I mean, how could someone not desire the life they see someone having in a prosperous town in America if they came from somewhere where they barely had food? How could they not have a desire inside, I want this for me and my family and my country? How could you not have that desire? So desire is not sin. Desire is not in and of itself covetousness. It can be made into sin, it can be made into covetousness, but it is not in and of itself.

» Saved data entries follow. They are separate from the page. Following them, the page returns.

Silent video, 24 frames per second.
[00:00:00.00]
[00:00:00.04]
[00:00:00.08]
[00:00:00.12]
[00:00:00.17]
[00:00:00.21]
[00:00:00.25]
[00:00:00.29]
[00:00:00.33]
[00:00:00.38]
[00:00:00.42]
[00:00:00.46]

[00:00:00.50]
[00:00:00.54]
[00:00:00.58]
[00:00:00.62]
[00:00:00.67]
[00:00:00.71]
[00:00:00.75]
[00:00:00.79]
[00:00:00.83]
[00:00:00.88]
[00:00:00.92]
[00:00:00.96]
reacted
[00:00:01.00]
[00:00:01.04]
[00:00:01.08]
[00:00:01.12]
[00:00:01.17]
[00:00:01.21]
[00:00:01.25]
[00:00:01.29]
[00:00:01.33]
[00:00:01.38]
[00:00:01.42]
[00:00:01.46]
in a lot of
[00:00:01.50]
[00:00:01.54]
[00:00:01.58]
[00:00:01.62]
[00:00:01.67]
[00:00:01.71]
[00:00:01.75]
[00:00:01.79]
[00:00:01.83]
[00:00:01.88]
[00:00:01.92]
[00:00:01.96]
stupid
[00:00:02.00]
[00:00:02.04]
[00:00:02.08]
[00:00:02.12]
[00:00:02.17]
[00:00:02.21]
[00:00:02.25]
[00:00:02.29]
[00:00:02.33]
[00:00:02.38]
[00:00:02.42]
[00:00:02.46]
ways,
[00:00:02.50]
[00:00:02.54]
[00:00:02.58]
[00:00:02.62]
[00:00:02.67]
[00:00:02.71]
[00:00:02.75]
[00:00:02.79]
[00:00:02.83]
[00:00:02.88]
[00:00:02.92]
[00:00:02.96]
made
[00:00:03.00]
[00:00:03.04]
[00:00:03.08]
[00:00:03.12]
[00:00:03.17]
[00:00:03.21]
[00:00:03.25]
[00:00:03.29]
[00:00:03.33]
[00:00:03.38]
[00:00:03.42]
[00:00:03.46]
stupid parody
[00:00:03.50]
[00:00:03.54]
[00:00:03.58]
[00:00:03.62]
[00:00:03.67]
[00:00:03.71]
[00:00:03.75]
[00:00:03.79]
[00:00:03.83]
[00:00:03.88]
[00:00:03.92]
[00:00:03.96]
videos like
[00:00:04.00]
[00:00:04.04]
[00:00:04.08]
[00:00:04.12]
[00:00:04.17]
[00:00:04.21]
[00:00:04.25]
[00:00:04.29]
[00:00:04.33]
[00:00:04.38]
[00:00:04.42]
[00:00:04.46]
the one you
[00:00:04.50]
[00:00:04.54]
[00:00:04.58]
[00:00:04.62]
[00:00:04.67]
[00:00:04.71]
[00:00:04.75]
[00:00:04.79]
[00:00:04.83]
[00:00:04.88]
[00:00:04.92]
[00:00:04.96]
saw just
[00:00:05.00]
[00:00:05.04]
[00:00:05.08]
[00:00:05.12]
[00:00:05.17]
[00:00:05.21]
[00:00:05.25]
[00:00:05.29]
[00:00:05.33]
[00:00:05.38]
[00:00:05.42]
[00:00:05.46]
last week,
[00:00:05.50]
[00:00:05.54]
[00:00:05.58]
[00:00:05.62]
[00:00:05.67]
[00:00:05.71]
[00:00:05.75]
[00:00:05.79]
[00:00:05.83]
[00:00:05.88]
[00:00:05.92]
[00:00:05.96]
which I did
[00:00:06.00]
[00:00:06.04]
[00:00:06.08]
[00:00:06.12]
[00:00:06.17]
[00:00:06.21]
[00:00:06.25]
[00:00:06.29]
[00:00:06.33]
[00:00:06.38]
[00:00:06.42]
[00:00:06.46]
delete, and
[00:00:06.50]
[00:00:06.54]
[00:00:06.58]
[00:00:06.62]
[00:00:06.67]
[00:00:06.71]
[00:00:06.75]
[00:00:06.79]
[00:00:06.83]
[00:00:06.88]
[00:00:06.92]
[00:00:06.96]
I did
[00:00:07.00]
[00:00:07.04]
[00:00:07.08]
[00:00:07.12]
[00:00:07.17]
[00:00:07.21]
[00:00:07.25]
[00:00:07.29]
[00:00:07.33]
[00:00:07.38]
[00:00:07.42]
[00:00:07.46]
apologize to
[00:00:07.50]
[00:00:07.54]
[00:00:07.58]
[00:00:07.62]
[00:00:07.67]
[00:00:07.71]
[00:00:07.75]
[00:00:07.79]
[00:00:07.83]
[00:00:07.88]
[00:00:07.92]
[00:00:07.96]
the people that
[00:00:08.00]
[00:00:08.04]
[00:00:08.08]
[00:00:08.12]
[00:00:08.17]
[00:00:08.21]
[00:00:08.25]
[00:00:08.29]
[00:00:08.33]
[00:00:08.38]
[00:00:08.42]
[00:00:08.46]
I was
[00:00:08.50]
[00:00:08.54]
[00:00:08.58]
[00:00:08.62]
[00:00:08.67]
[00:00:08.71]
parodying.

I've often heard it said that Jesus upped the law. He made it even more strict when he said in the New Testament that even if you look at a woman lustfully you've committed adultery with her in your heart, for example. And everyone says, see he's made the law even more strict. I don't think that's true. I don't think that's what happened here. Jesus didn't make the law more strict because the 10th commandment already said, do not covet your neighbor's wife. If you are looking at your neighbor's wife lustfully, you are coveting her. If you are wanting with a disordered desire any woman that is not an actual option for you, that may be coveting or another sin. But that isn't Jesus making the law more strict. He's applying the Ten Commandments in that talk.

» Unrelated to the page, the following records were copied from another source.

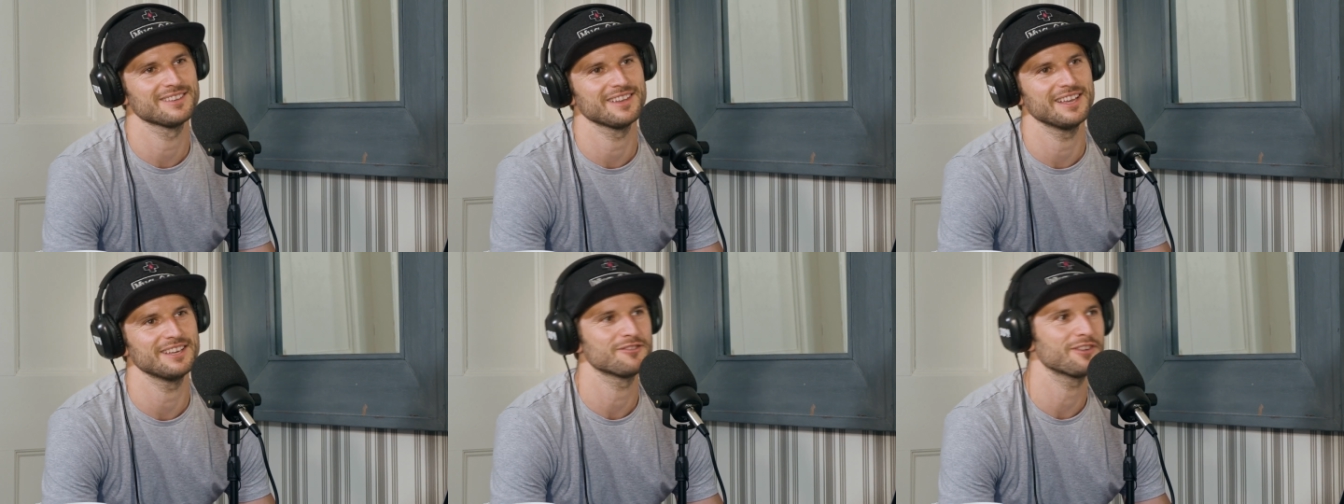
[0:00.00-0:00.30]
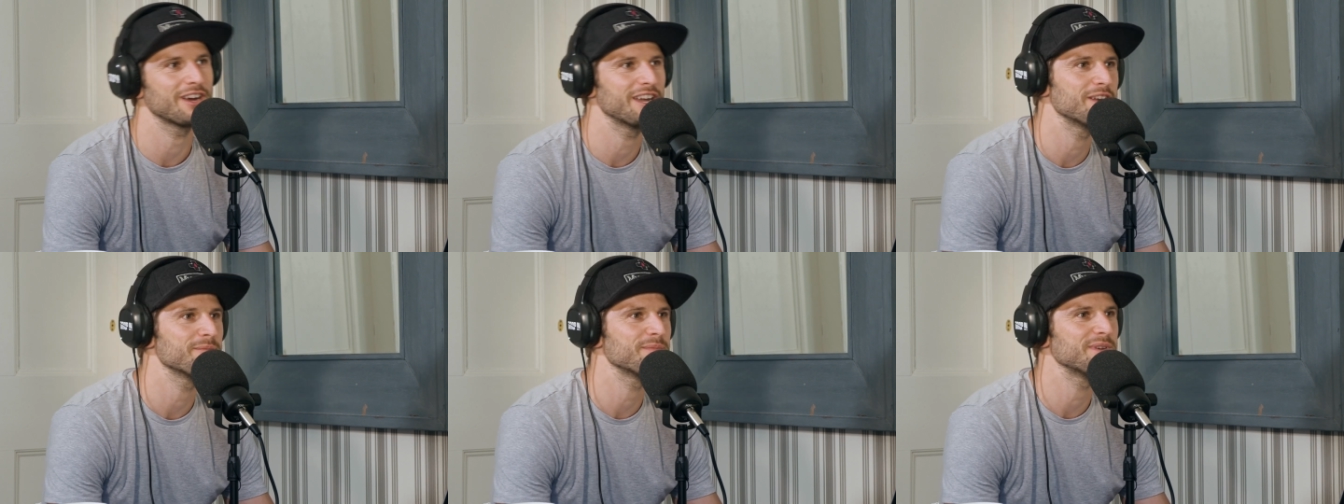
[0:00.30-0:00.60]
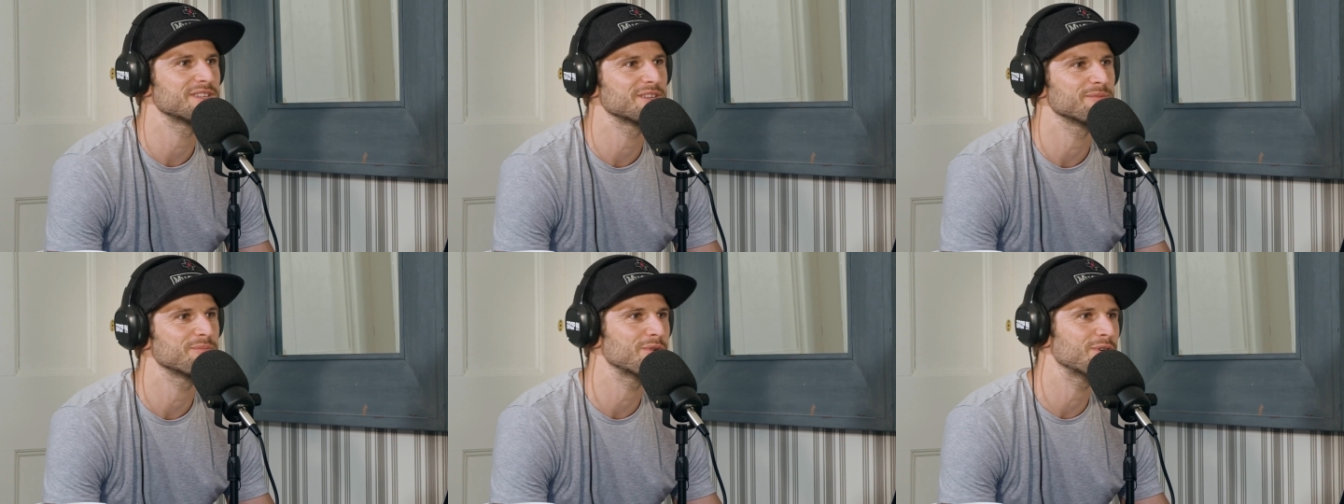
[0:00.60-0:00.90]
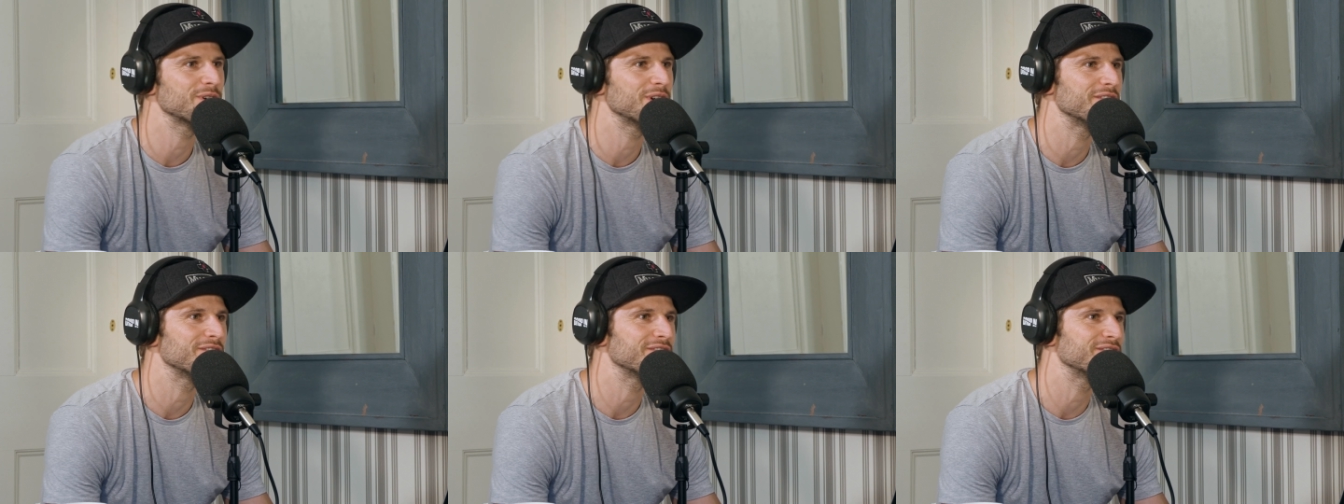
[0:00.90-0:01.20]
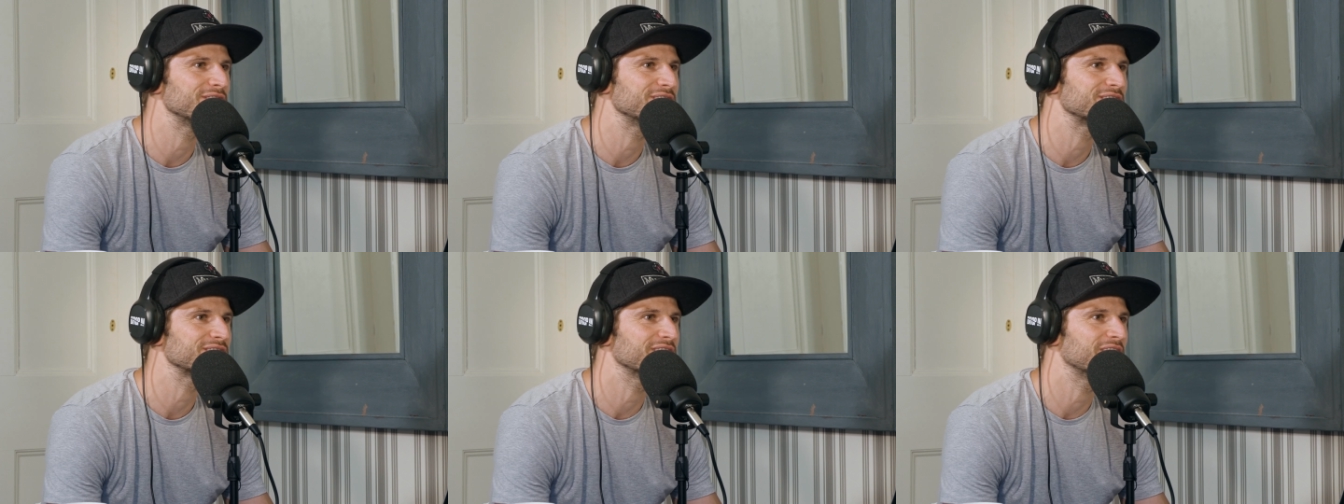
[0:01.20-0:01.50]
like trying to be supportive
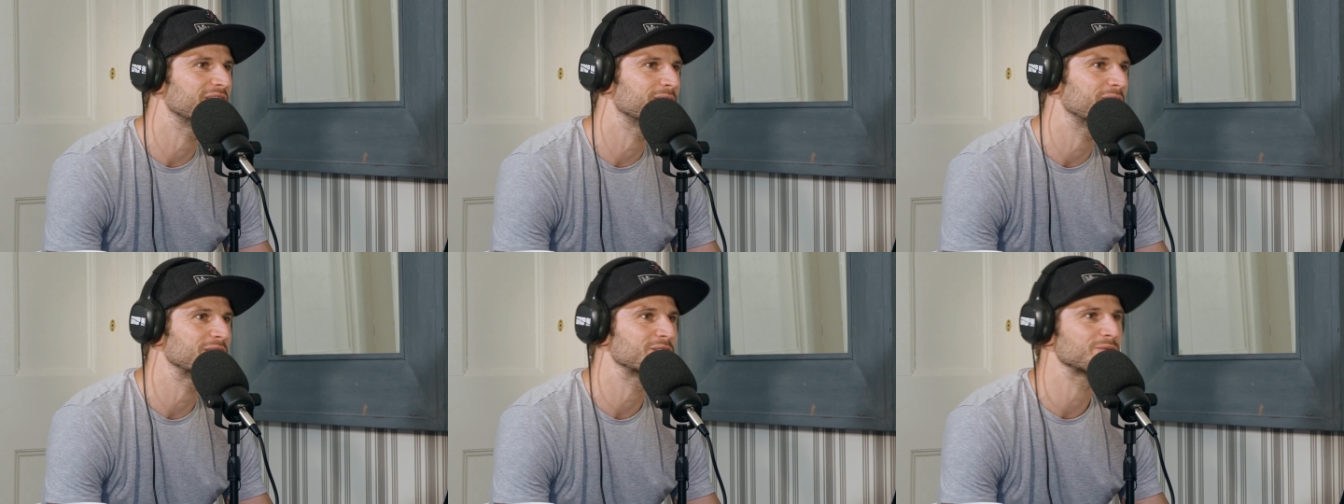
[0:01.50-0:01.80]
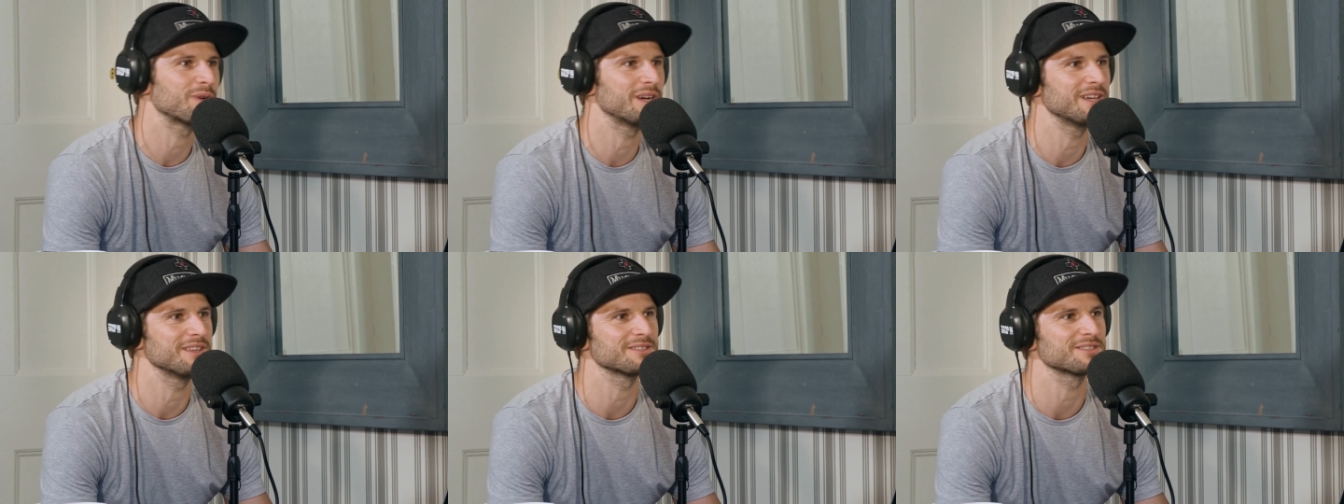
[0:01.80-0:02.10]
of each other as well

So I mean, if I saw a young man and he, you know, has met a beautiful girl and he desires to date her with the potential of eventually marrying her. He doesn't just want to play with her heart. He's serious. I'm not gonna tell him that desire is wrong. That desire is good and beautiful. It comes from God. What, even if it was inspired because he saw others that were happy when they married their beautiful girls. You know, so can he sin? Can he go on into lust? He can, yeah. But there's a level of desire that's just, God, God did that. He did that. He made it so a young man would be walking along and say, well, who in the world is that? God did this. We can turn it into sin, but God did it. And it's not covetousness.

So hopefully that helps you see the difference. We, I think, I agree with C.S. Lewis. We need more desire in our lives, not less. We just need to desire the good things of God, which includes, by the way, finding a beautiful wife and marrying her, or finding a handsome husband and marrying him, and working to build a life together of love and joy, or working to make your fields more prosperous so you can do more amazing things with your house, or working to learn a skill that will get you paid better so that you can have more for providing a better life for your family. All these desires are good. They're not bad. They're not covetousness. They're not sin in and of themselves. We are capable of turning just about anything into sin, but it's not automatically covetousness. Hopefully that gives you something to think about today. 

Thank you for listening. Jon and Jon's Voice Notes signing off.